TASK TO COMPLETE:
The expected answer is the full listing, repeated exactly and free of images.

GIVEN DATA:

#####

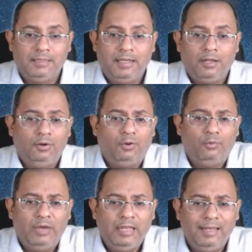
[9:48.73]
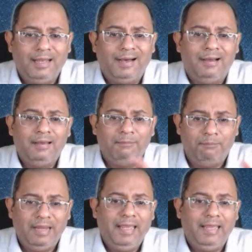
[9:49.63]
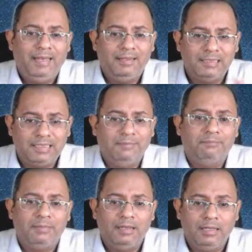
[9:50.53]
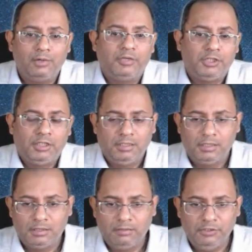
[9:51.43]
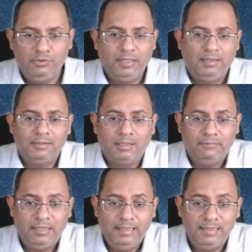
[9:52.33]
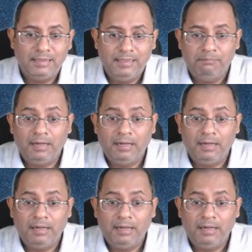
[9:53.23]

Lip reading: There are no vanilla, plain, simple questions which you can answer very easily.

#####

REPLY:
[9:48.73]
[9:49.63]
[9:50.53]
[9:51.43]
[9:52.33]
[9:53.23]

Lip reading: There are no vanilla, plain, simple questions which you can answer very easily.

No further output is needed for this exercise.